The biggest security guard I've ever seen in my life–this guy could work for Blackwater, and he's got the coiled listening device spilling out of his left ear to prove it–has parked his burly self squarely in front of me, making it clear that I'd best slink back against the wall while the Rock Star of Atheism makes her entrance and a hundred entranced admirers take a collective breath, not quite believing they're in her presence.
The exotically beautiful Ayaan Hirsi Ali travels with not one but two Blackwater types, part of a security contract supplied by the government of the Netherlands at the rate of two-point-five mill a year, and she's clearly the main attraction at the opening-night fundraiser for the Atheist Alliance International, an umbrella group of 59 atheist organizations in 10 countries that have all come together in a spooky section of Arlington, Virginia, called Crystal City, which looks like some Nordic vision of the perfectly planned society–hermetically sealed high-rise apartment buildings, underground shopping malls, and claustrophobic hotels, with streets devoid of pedestrians but elaborately landscaped, like a Brobdingnagian potted plant.
We're all wedged into the Arlington Ballroom of the Crowne Plaza Hotel at an event that's been sold out for weeks, with hundreds more tuning in on the Internet, and we've been warned not to pet the bomb-sniffing dogs. The heavy security is specifically the result of a fatwa declaring open season on Ayaan Hirsi Ali, but there's a little paranoia even when she's not around, perhaps because any well-placed explosive device in this low-ceilinged meeting hall could wipe out the entire sanhedrin of the atheist movement, and, after all, you never know what those abortion clinic bombers are likely to do next. Besides Ali, the assembled pantheon includes Richard Dawkins (The God Delusion), Sam Harris (Letter to a Christian Nation), Christopher Hitchens (God Is Not Great) and Daniel Dennett (Breaking the Spell), which, if you've been paying attention, collectively amount to about 2 million New York Times best-selling copies during the past year with variations on the themes of "There is no God," "Belief in God is a plague on society," and "The religionists must be stopped." So I guess there's one other reason we need security: Any attack on the building would result in an extremely low afterlife quotient–we have to party now!

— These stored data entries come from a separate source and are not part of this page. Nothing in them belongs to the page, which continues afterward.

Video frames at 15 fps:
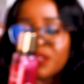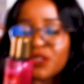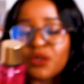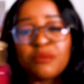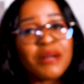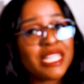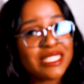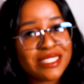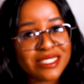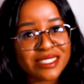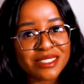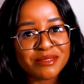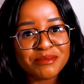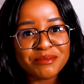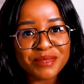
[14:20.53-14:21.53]

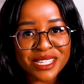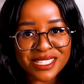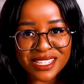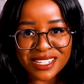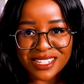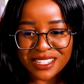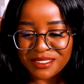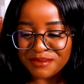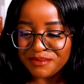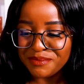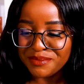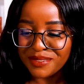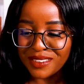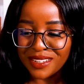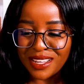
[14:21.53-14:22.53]
romantic, basically.
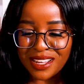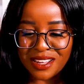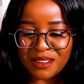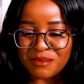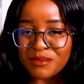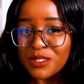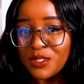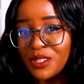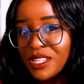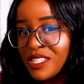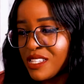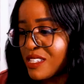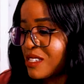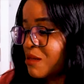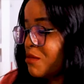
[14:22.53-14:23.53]
So
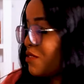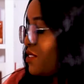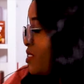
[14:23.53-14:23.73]
these are some of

At last Ayaan Hirsi Ali makes her entrance–she's actually kind of bashful, so she sidles awkwardly toward her assigned table as Burly Two bumps off dawdlers like a human mine-sweeper, clearing a path through the cocktail jungle–and as her presence slowly dawns on people (there she is! she's so slender! don't pet the dog!), there's a little wave of spontaneous applause and then a jostling for position for what will be a solid hour of effusive outpourings ("Thank you for your courage," "I admire you so much," "My family is Muslim and you give me strength"), mostly from women, many of them clutching Ali's book Infidel, the story of her odyssey from Somalia to Saudi Arabia to Ethiopia to Kenya to the Netherlands as she evaded an arranged marriage, denounced the religion of her family, became a member of the Dutch Parliament, and made a film on the oppression of Muslim women with director Theo Van Gogh, who was knifed to death by an Islamic fanatic as a result. I notice a man in line who looks remarkably like Tom Wolfe–only to realize it is Tom Wolfe. He chats with her for about five minutes, and she looks alternately embarrassed and joyful. On this night, it's good to be an atheist in Crystal City.